Study: European Deer Still Respect Cold War Border

   04.23.14

Study: European Deer Still Respect Cold War Border

In 1989, the Velvet Revolution heralded the end of Communist rule in Czechoslovakia and the country began dismantling its fortified border with Germany. During the Cold War, a long stretch of electrified fences and armed guards tightly controlled traffic between the nations. While the fence was made to limit human travel, wildlife also discovered that they were separated by the insurmountable barrier. Nearly 25 years after the removal of the fence, red deer still respect the old boundaries.

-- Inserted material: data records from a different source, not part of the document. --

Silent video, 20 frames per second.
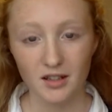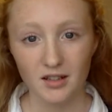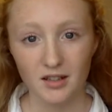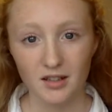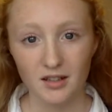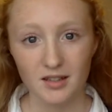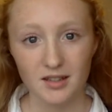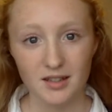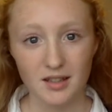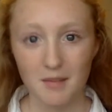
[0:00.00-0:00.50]

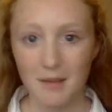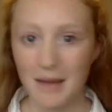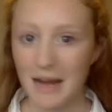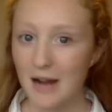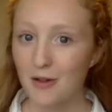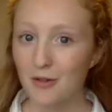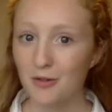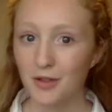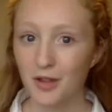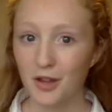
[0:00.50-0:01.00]

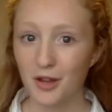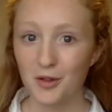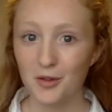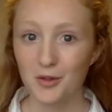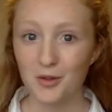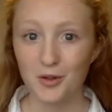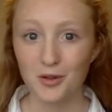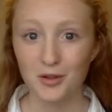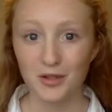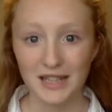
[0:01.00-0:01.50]
Somehow, though,
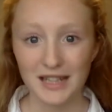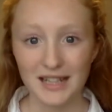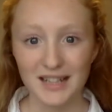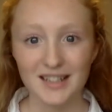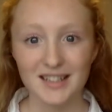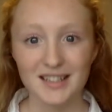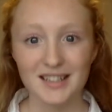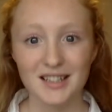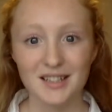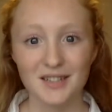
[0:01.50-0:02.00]

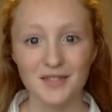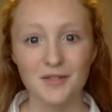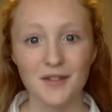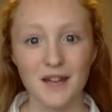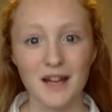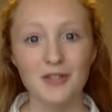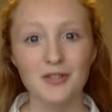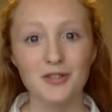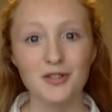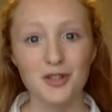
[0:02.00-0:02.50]
Cornelius had
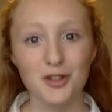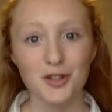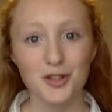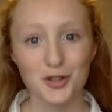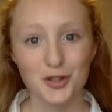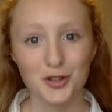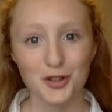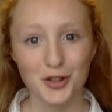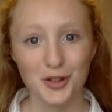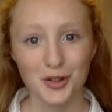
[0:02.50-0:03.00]
found the
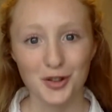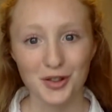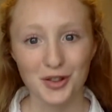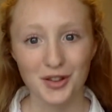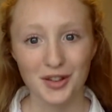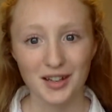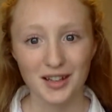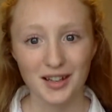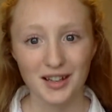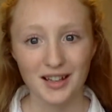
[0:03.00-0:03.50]
truth
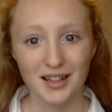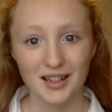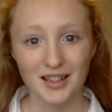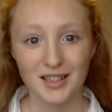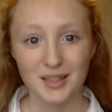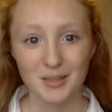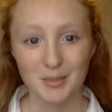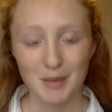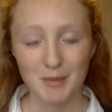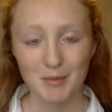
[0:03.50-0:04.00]
and
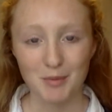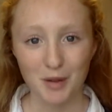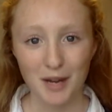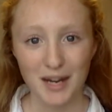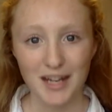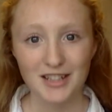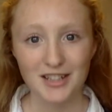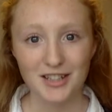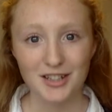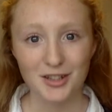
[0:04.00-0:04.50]
had been
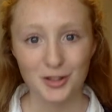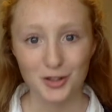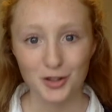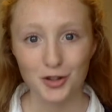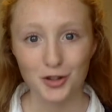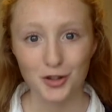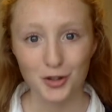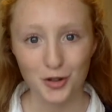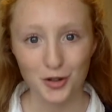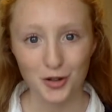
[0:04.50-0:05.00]
praying to the
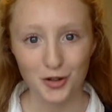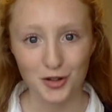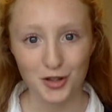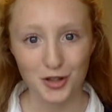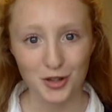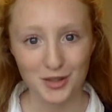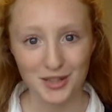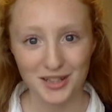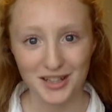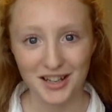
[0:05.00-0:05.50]
true God
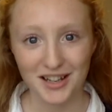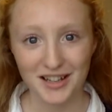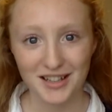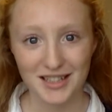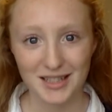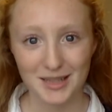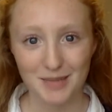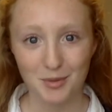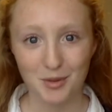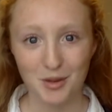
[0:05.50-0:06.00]
who had heard
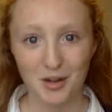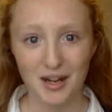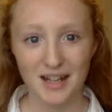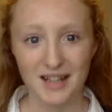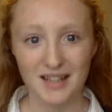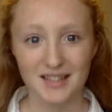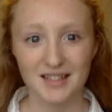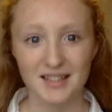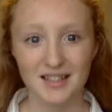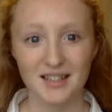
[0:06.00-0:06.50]
his
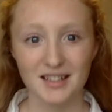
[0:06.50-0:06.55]
prayers.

According to UPI, a study by Czech biologist Pavel Sustr found that red deer on both sides of the Czech-German border still give the area where the fence was a wide berth. The six-year study followed 300 GPS-tagged deer living inside the Bavarian Forest, the largest forest in Central Europe and one that runs through both Germany’s state of Bavaria and the Czech Republic’s Sumava National Park. Despite existing in the same forest, Sustr found that deer on the German side almost never strayed over to the Czech portion of the forest, and the same was true for Sumava’s deer herds.

“The border still plays a role for them and separates the two populations,” Sustr told the Associated Press.

Red deer have an average lifespan of 15 years so it’s unlikely that any of today’s deer have memory of the fences, yet the deer’s aversion to the border persists. Sustr explained that since fawns learn where to go from their mothers, the deer are avoiding the border simply because they have been taught so for generations.

However, researchers found a few exceptions.

“We have from the start one male deer that immediately after the melting of the snow crosses the border from the Czech side to Bavaria to find the same meadow every year on the Bavarian side. We knew about this exception from the start,” Sustr told Radio Prague earlier this year. “There was also later a male deer which was caught when it was one year old. He was not respecting all the rules we found before because he was moving in different areas on both the Czech and Bavarian sides of the border.”

German researchers, who previously conducted their own studies into Bavaria’s deer population, said the phenomenon keeps the animals from taking full advantage of Europe’s largest nature preserve. While ruined watchtowers can still be seen along the border, the area is now turned over to the denizens of the forest. Sustyr told The Wall Street Journal in 2009 that some of the younger deer are beginning to explore and that eventually, red deer from both sides of the border may be reunited.